I medici avvisano il primo ministro, il ministro della salute sta interferendo a KKUK

13 cardiologi invasivi hanno scritto lettere al presidente Vjosa Osmani-Sandriou e al primo ministro Albin Kurti. Nella lettera che hanno preso oggi, i cardiologi invasivi chiedono che il completamento-cambiamento dello statuto di USKKUK sia annullato, che secondo loro “è stato firmato arbitrariamente dal ministro della Salute Rifat Latifi”. Se completare il cambiamento entra in vigore, [...]
Nella lettera che hanno preso oggi, i cardiologi invasivi chiedono che il completamento-cambiamento dello statuto di USKKUK sia annullato, che secondo loro “è stato firmato arbitrariamente dal ministro della Salute Rifat Latifi”.
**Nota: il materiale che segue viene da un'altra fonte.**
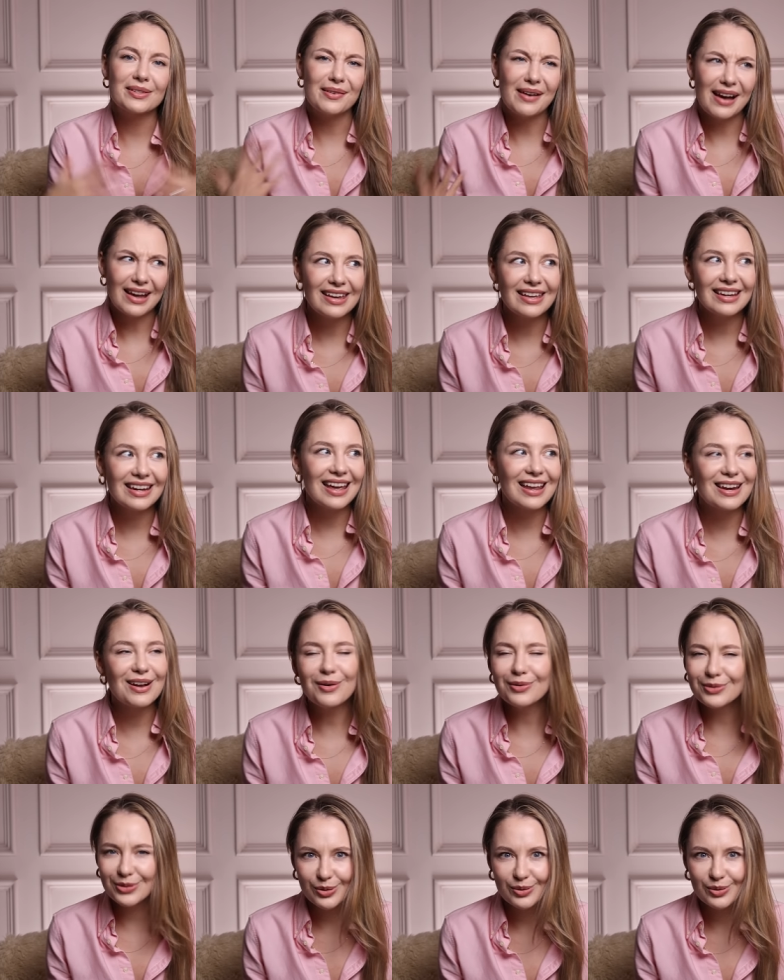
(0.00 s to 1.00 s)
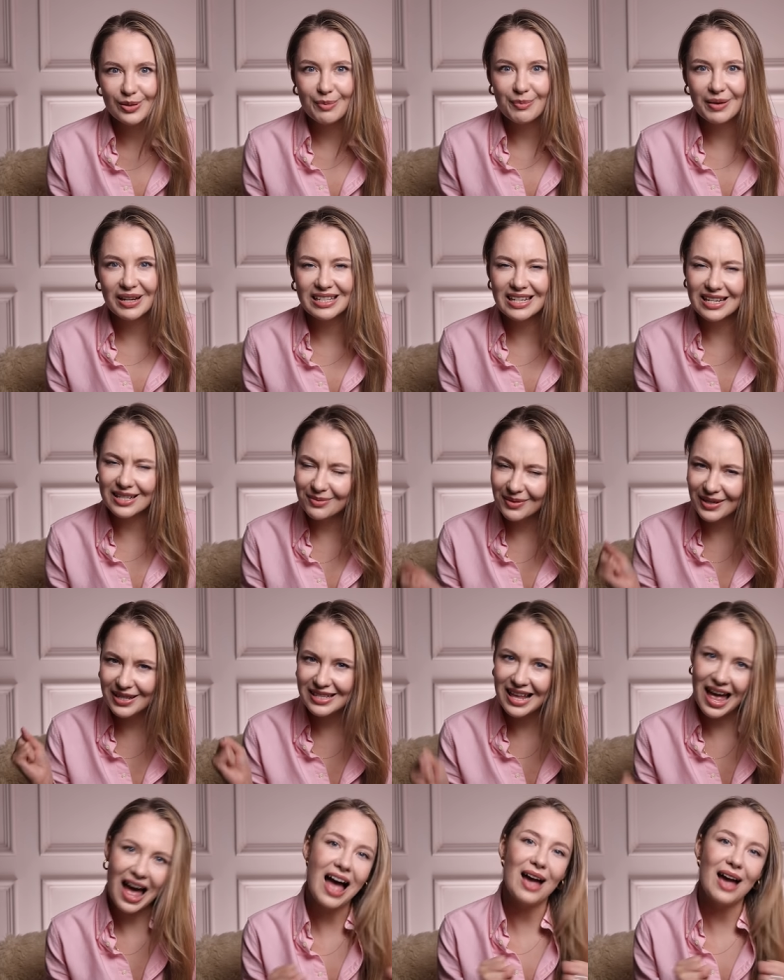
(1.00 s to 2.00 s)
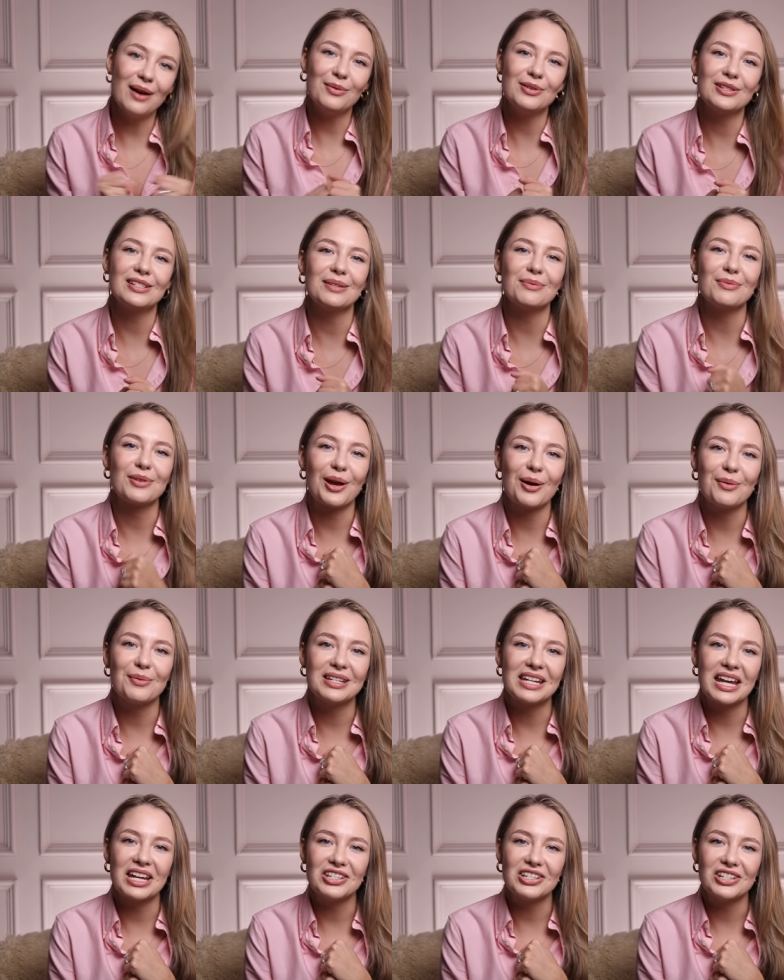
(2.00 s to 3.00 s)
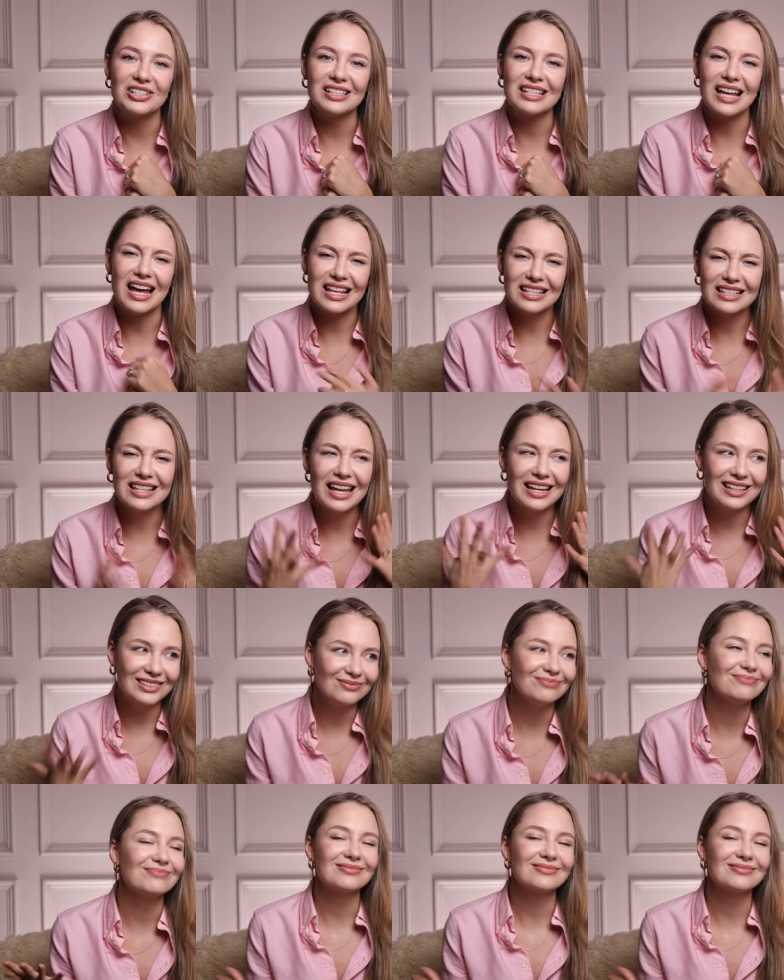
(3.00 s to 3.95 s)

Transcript: so I can get also some ideas, because I want some recommendations, guys. Like,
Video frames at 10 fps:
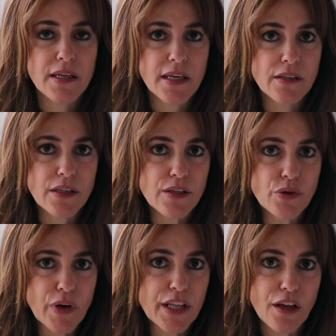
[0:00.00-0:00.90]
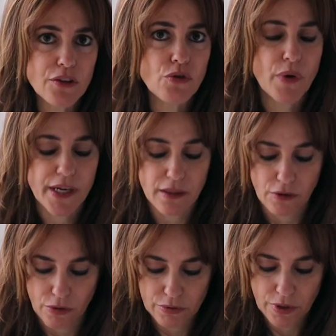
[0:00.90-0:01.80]
You cannot do it
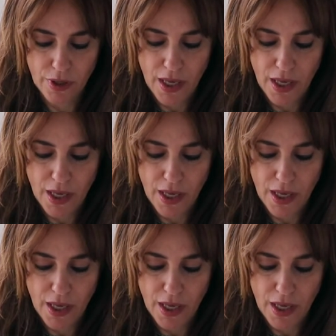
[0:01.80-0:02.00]
alone.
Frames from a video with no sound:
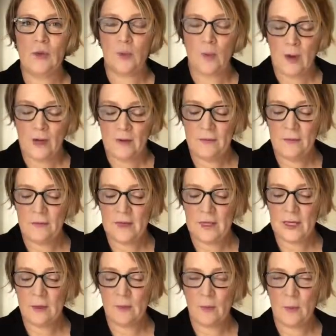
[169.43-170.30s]

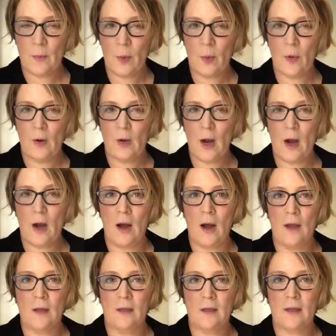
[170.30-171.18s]
2015 report
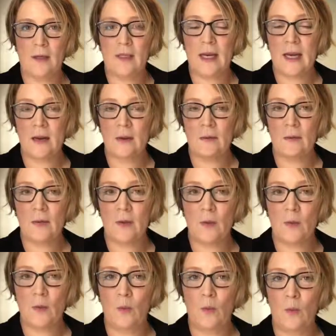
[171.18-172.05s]
on the state of
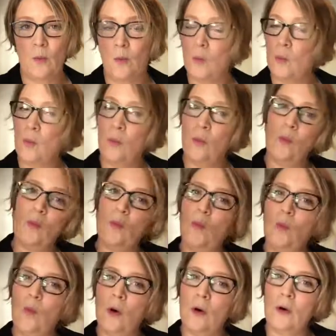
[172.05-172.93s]
the
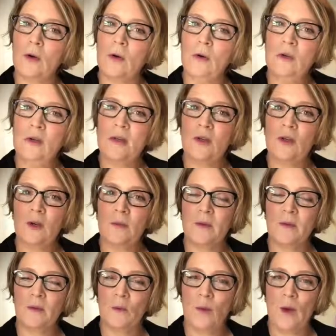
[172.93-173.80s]
world in
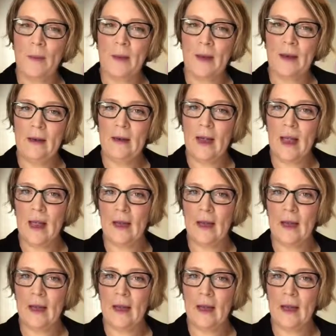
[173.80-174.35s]
terms of women.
Se l'esecuzione-relazione entra in vigore, il motivo perché l'estinzione del nostro profilo e rende la responsabilità professionale pari a cardiologi della clinica cardiologia, così come interrompere la gerarchia professionale all'angolo del dipartimento di céçrast, pone un alto rischio per la salute pubblica e l'incertezza nelle procedure e l'intervento invasivo \x0>, dice la lettera di cardiologi invasivi, che ha fornito il giornale Insander.

Lettera completa:
15 aprile: Noi vignettatori respingiamo in modo anonimo l'emendamento allo statuto USKUK quando l'8 aprile 2022 siamo stati informati dai media che il ministro Rifat Latifi ha firmato la proposta di stato arbitrariamente senza consultare i medici del Dipartimento di Cardiologia Invasiva, dove durante questi mesi siamo stati in grado di incontrare con il ministro per tutte le nostre preoccupazioni e la stessa non ha accettato, ora non ci assumiamo la responsabilità di gestire 24 ore. Questi sei anni questa unità ha condotto oltre 12.000 procedure diagnostiche e interventi cardiaci, questo prima di questa organizzazione circa il 95% dei pazienti sono stati riferiti alle istituzioni pubbliche spendendo milioni di euro e causando ritardi nel trattamento rapido, così come aumentare le complicazioni del paziente alla perdita di vita. Dal 2016 ad oggi, questa entità ha risparmiato oltre 60 milioni di euro nel bilancio della Repubblica del Kosovo, nonché drastiche riduzioni delle complicazioni e significative riduzioni della mortalità, come esempio per molti della regione. Incoraggiamo che un'ulteriore organizzazione delle malattie cardiovascolari continui a progredire verso l'istituzione del corpo di malattie cardiovascolari insieme a tutte le unità responsabili, altrimenti qualsiasi annessione in tale forma trasforma questa entità dieci anni fa.
Vogliamo quindi che questo emendamento firmato dal ministro della salute venga annullato dal primo ministro e apra la strada per l'istituzione dell'Istituto di Malattia del Cuore o anche per rimanere come cliniche separate fino ad un'altra occasione sempre in cooperazione rispettando i lavoratori di ogni clinica e entità, così come il rispetto di tutte le procedure richieste dalla legge in tali cambiamenti statutari che non sono stati riveduti dall'USKUK e dal ministero in questa forma.